__Task to complete__
Set down every entry exactly as given. Pictures are to be left out.

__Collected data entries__
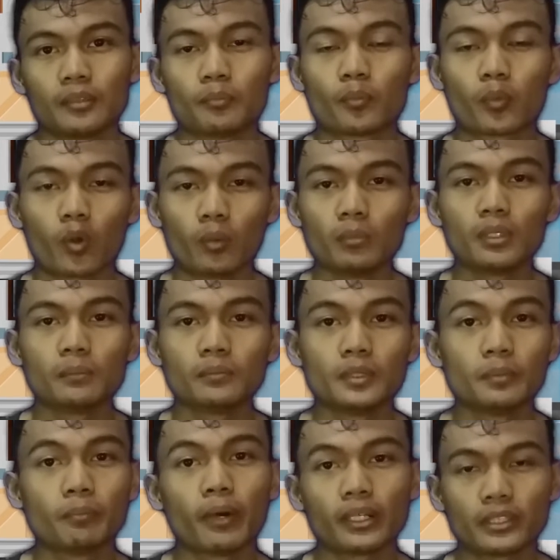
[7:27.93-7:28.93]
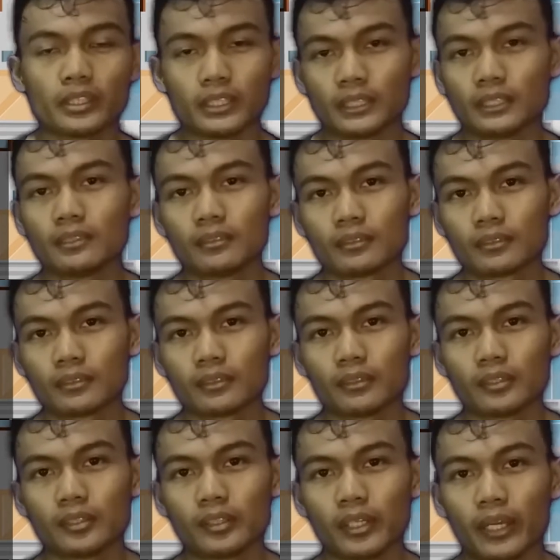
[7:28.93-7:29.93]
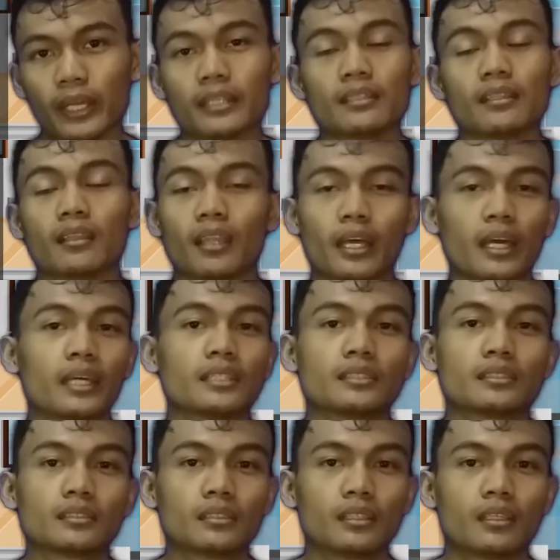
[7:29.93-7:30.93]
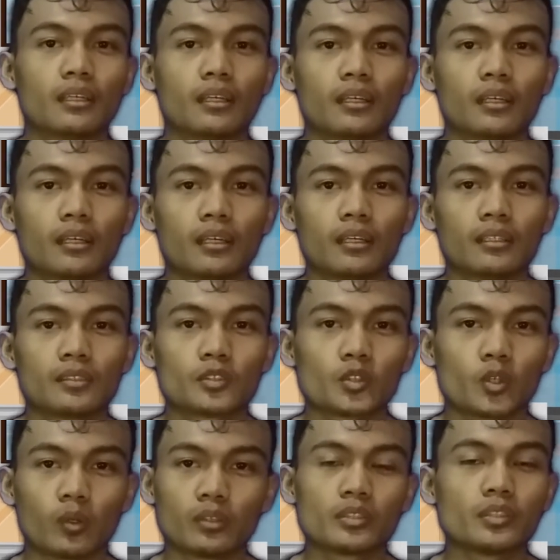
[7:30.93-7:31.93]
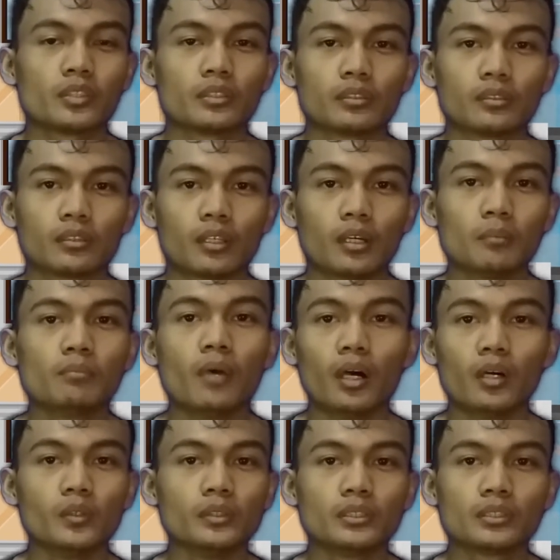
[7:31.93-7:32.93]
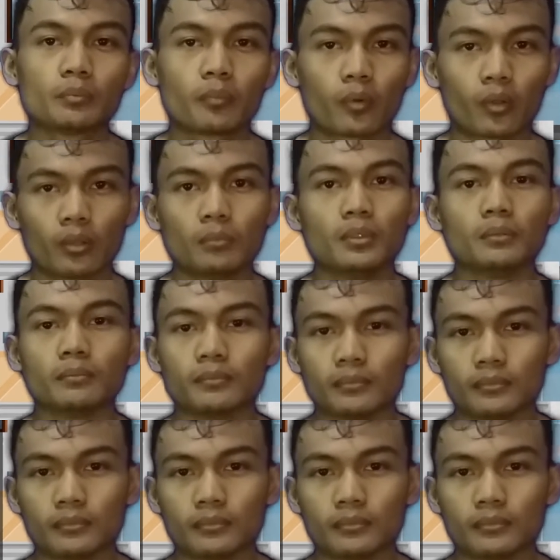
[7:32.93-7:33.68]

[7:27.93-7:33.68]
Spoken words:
problem to parking, and the last, solution about problem.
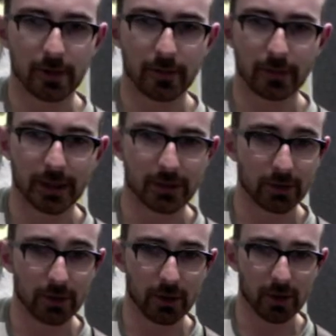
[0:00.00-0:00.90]
It's really
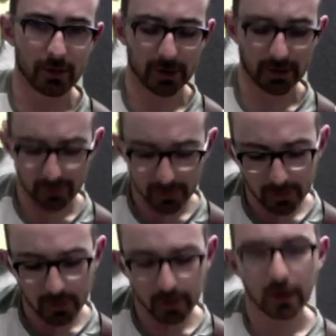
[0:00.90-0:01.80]
quite pretty,
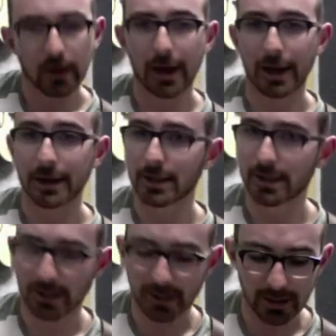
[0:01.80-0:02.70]
and just
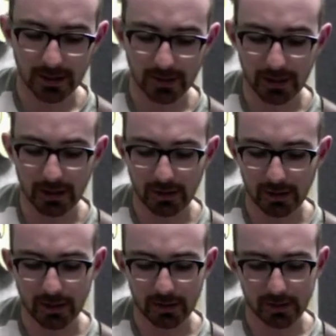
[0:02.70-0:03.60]
doesn't need to be anything
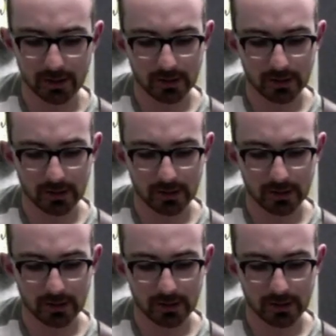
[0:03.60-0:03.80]
else.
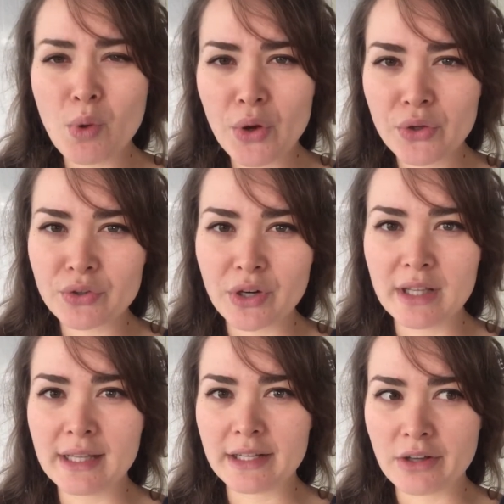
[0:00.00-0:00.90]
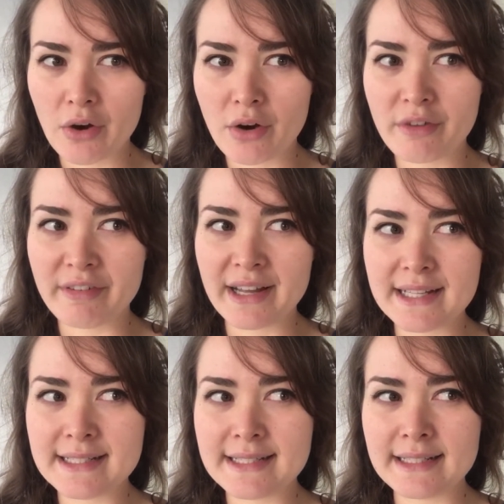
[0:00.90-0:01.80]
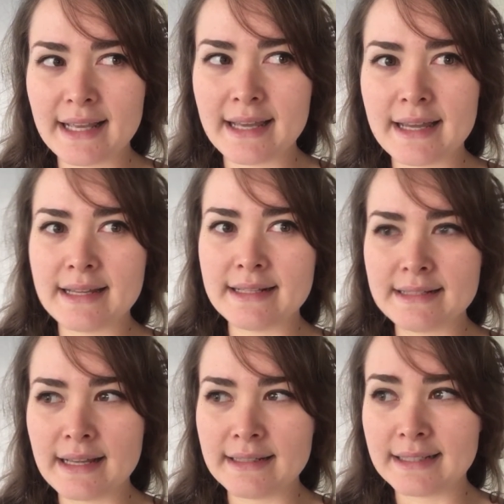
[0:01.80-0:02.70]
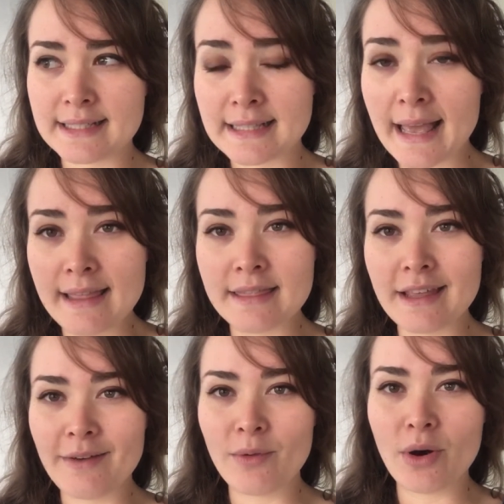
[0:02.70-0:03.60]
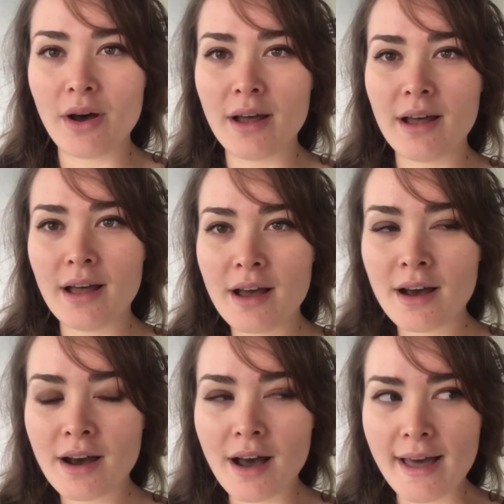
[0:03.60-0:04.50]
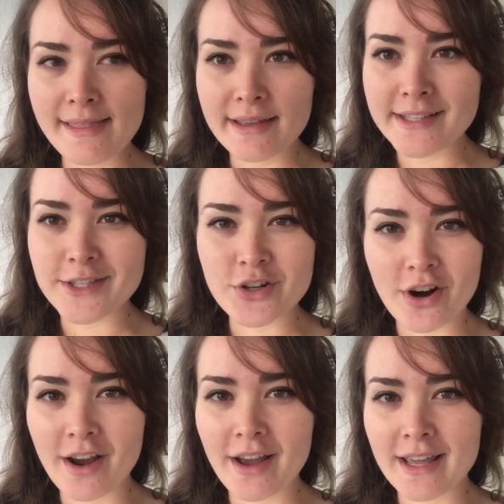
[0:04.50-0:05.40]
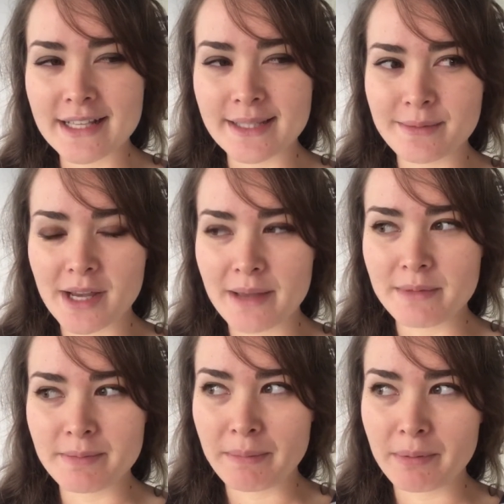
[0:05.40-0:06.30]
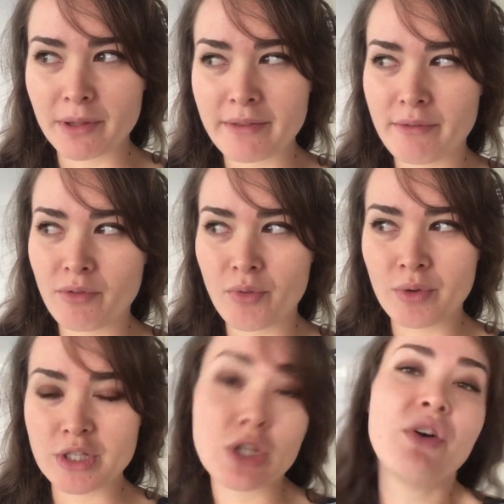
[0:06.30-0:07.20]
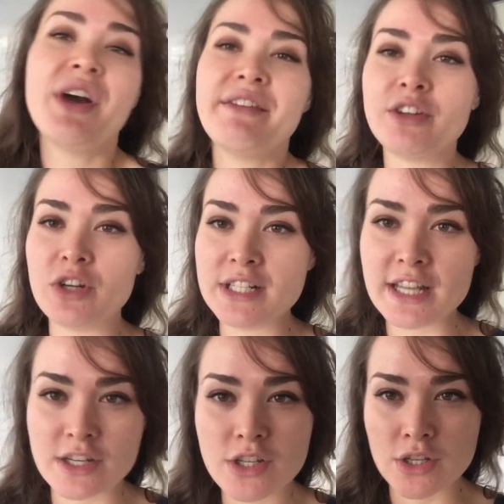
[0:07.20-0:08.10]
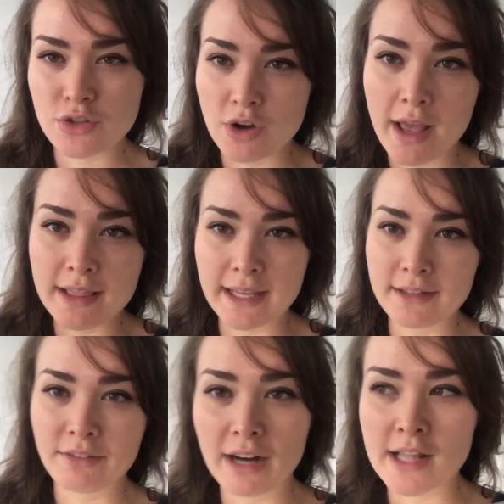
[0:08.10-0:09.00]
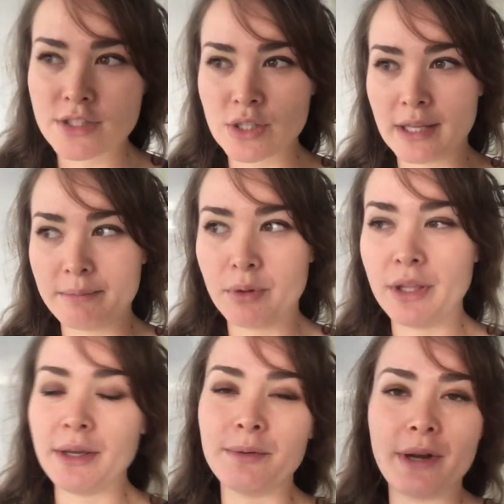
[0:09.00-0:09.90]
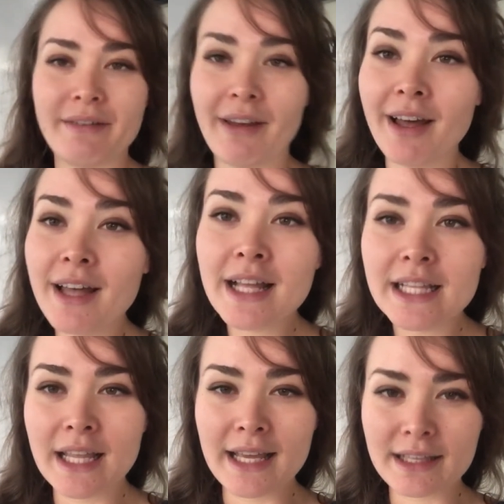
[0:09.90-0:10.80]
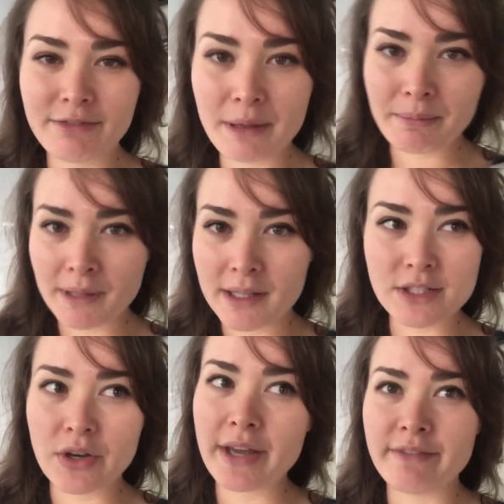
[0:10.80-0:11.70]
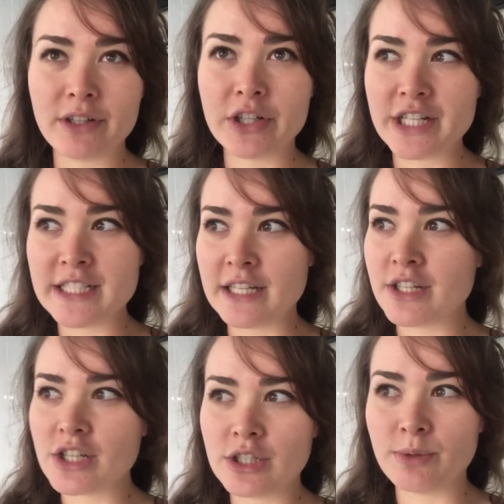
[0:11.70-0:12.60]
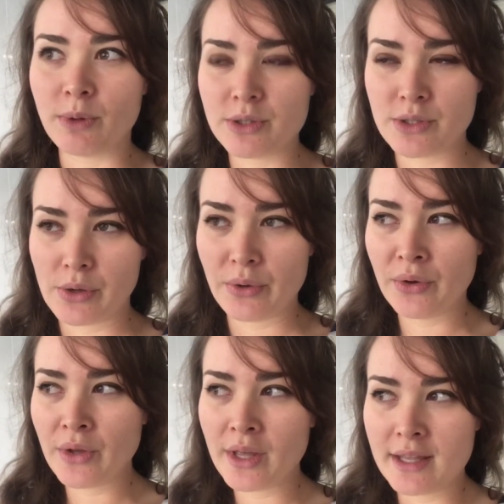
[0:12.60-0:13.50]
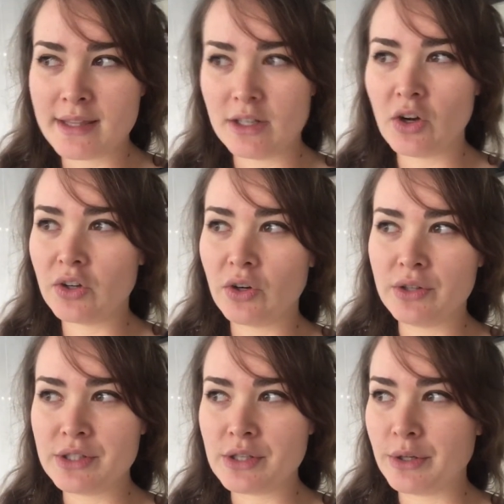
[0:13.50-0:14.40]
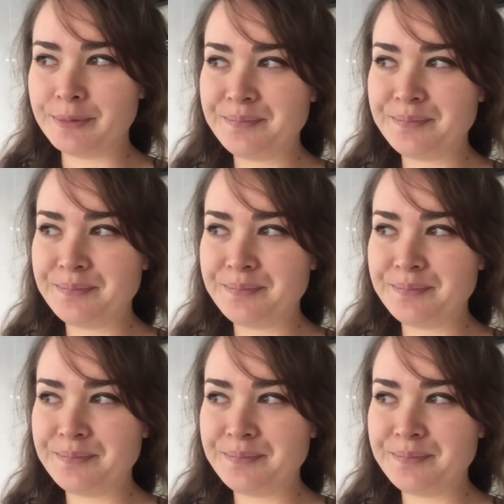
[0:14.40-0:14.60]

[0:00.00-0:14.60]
work through it, let go of it, and understand that what others try, sometimes people which don't have good intentions, right? Like in regards to like bullying or whatever. Like if people don't have a good intention towards you, they're not going to.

__Task output__
[7:27.93-7:28.93]
[7:28.93-7:29.93]
[7:29.93-7:30.93]
[7:30.93-7:31.93]
[7:31.93-7:32.93]
[7:32.93-7:33.68]

[7:27.93-7:33.68]
Spoken words:
problem to parking, and the last, solution about problem.
[0:00.00-0:00.90]
It's really
[0:00.90-0:01.80]
quite pretty,
[0:01.80-0:02.70]
and just
[0:02.70-0:03.60]
doesn't need to be anything
[0:03.60-0:03.80]
else.
[0:00.00-0:00.90]
[0:00.90-0:01.80]
[0:01.80-0:02.70]
[0:02.70-0:03.60]
[0:03.60-0:04.50]
[0:04.50-0:05.40]
[0:05.40-0:06.30]
[0:06.30-0:07.20]
[0:07.20-0:08.10]
[0:08.10-0:09.00]
[0:09.00-0:09.90]
[0:09.90-0:10.80]
[0:10.80-0:11.70]
[0:11.70-0:12.60]
[0:12.60-0:13.50]
[0:13.50-0:14.40]
[0:14.40-0:14.60]

[0:00.00-0:14.60]
work through it, let go of it, and understand that what others try, sometimes people which don't have good intentions, right? Like in regards to like bullying or whatever. Like if people don't have a good intention towards you, they're not going to.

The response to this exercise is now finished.